# elite vs pro shorts



## ctkeebler (Feb 28, 2012)

can anybody please explain the difference between pearl izumi elite shorts and the pro shorts. i understand there is a differencme between the chamois and the fabric but cant figure out the exact difference.

Thanks


----------



## dpeters11 (Jan 30, 2011)

Not sure of the difference, though they do claim more of a wicking material in the pro and a lighter chamois. But I'd recommend bibs.


----------



## mmlee (Apr 15, 2012)

Just got a pair of the P.R.O bibs today and rode for 20 miles and they feel sooooo comfortable. First time in 3 months of riding (been wearing regular clothing) that I can actually understand why people have been so adamant about getting a quality pair of bibs. The bib keeps everything in perfect position and that means moving from standing to sitting you don't have to adjust yourself to get comfortable. Never have to worry about shorts part moving around with the bibs. Also the chamois/pad definitely helps keep moisture under control.

The main difference according to tag is that the pro has "3D motion engineering" which equates to better stitching and also the material has better wicking quality.
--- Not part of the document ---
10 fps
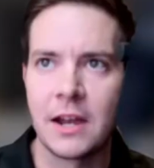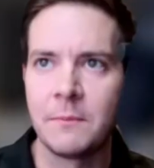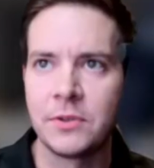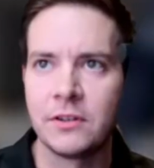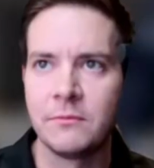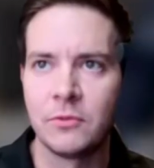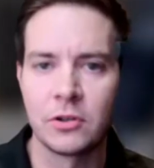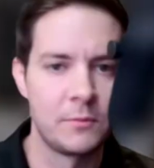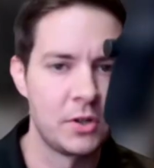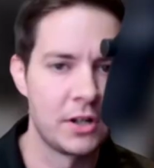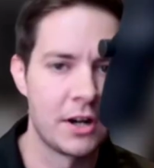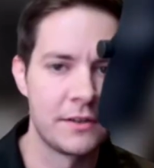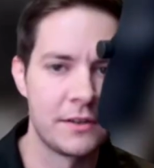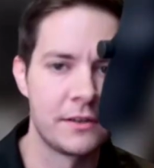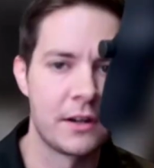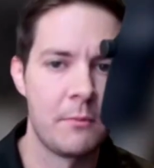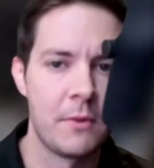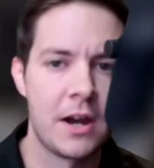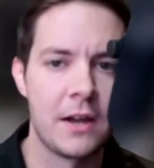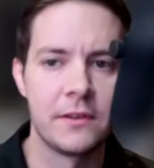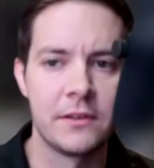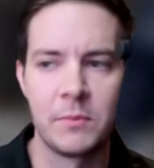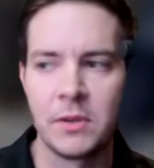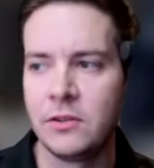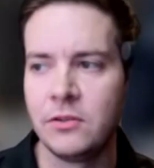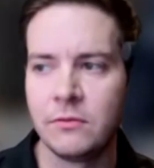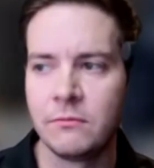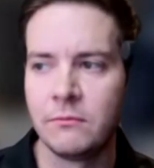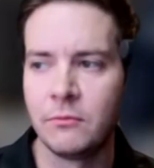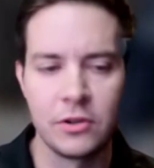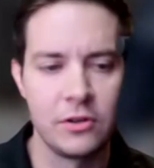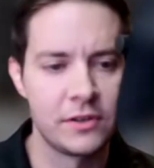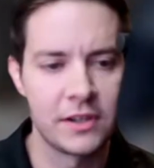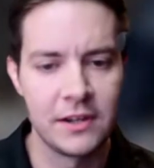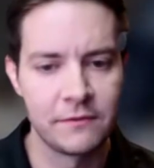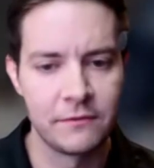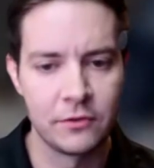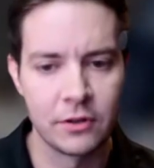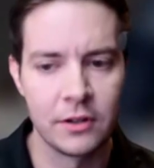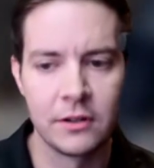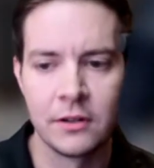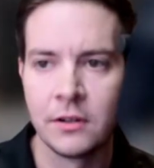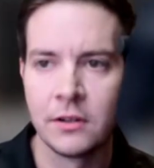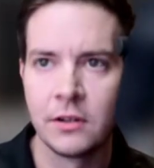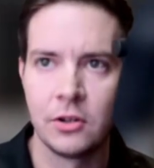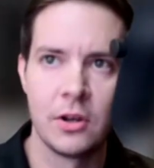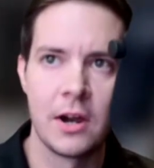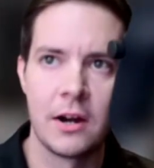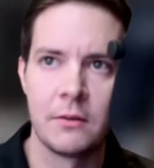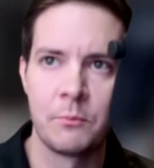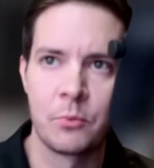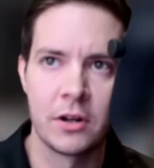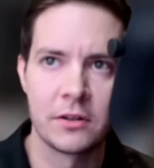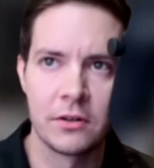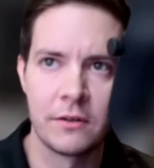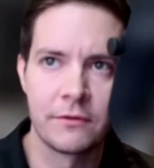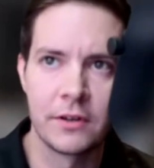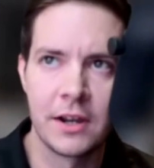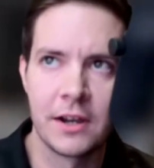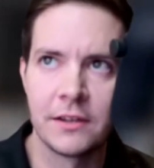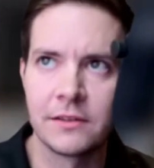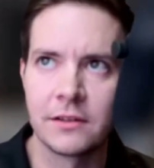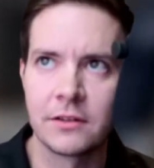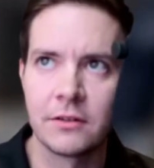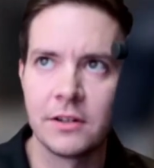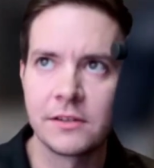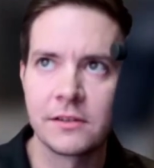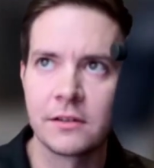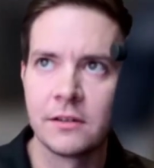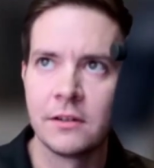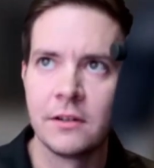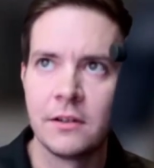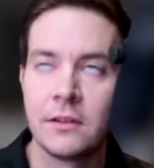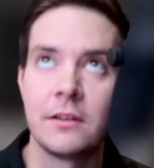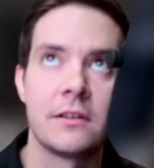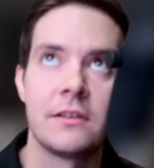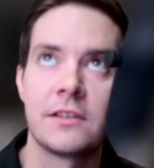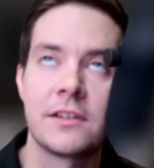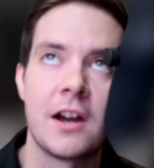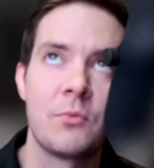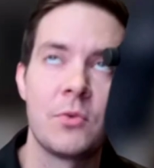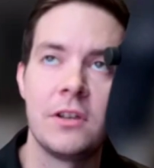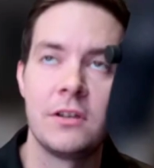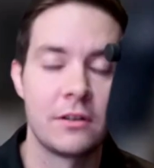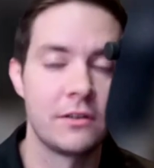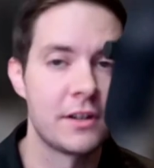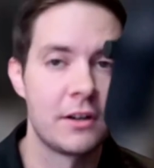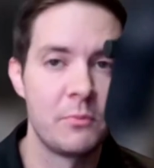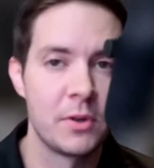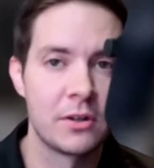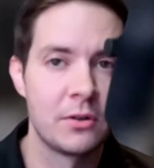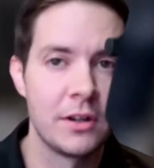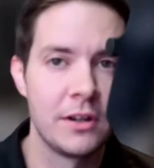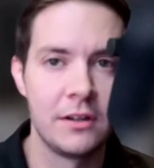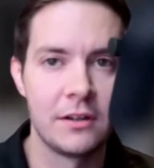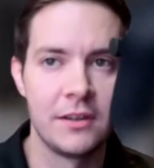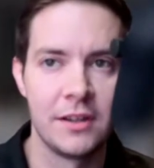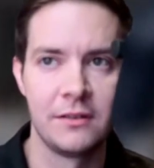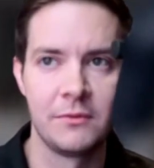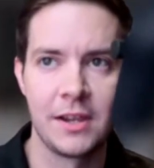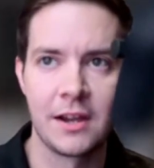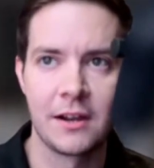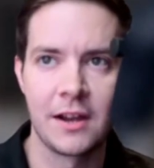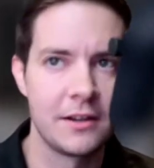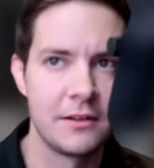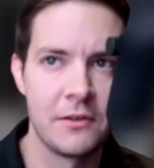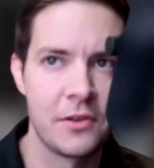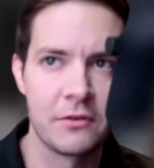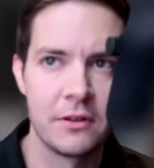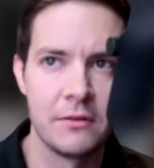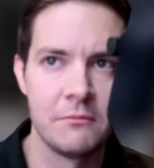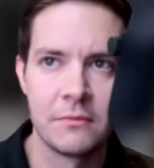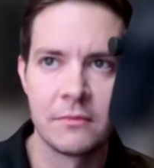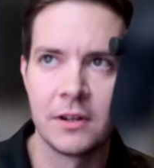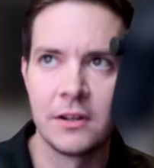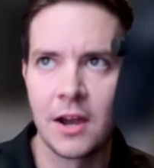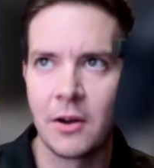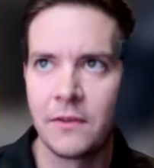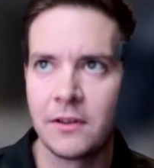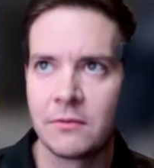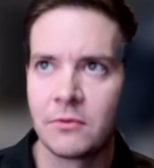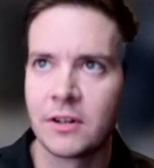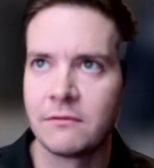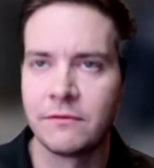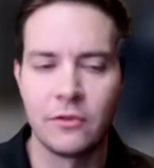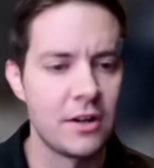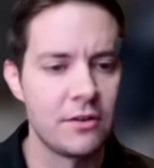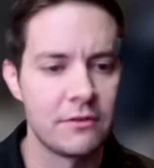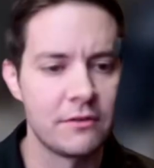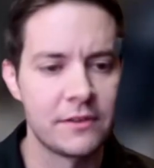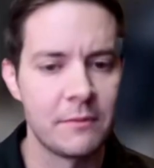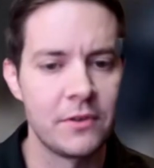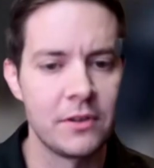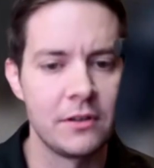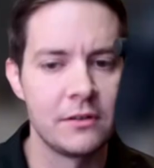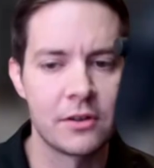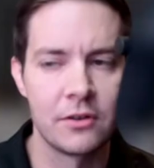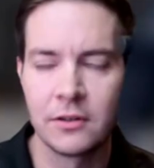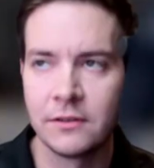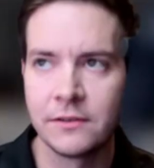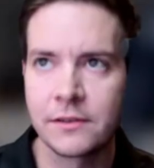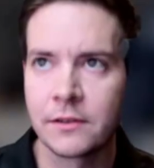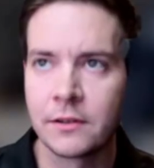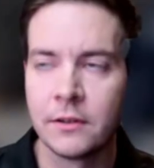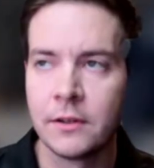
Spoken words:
adapted, more cryptocurrencies come out, there's been more use case for it. our product offering has increased. I think in the start we only started with Bitcoin, and then we added Ethereum, and now I think we're at 400 and something tokens.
Not sure if the elite has the 4D Chamois. The 4D chamois and integrated padding is great both in appearance (not over sized padding and tapered so as not to have a huge bulge) and performance (moisture control). I definitely feel the extra money is worth it.

PS, went down to LBS and check out sizing and ordered a new bib/short on ebay for $90 shipped, same exact one LBS was wanting $150 (that was the sale price).

Take Care,
Mark


----------